What is required: Your answer must be the full listing, reproduced exactly, minus any pictures.

Dataset section:
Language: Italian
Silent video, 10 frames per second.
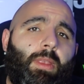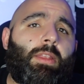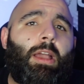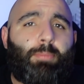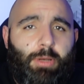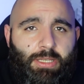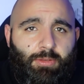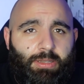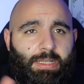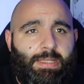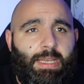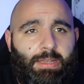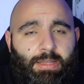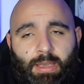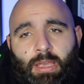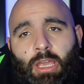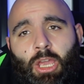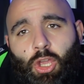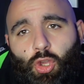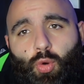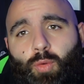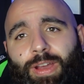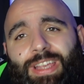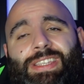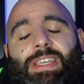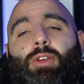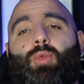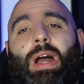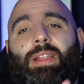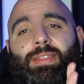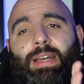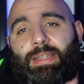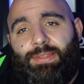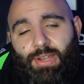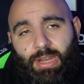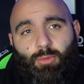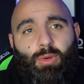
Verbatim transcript: Napoli 57, Juve 53,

Completed exercise:
Language: Italian
Silent video, 10 frames per second.
Verbatim transcript: Napoli 57, Juve 53,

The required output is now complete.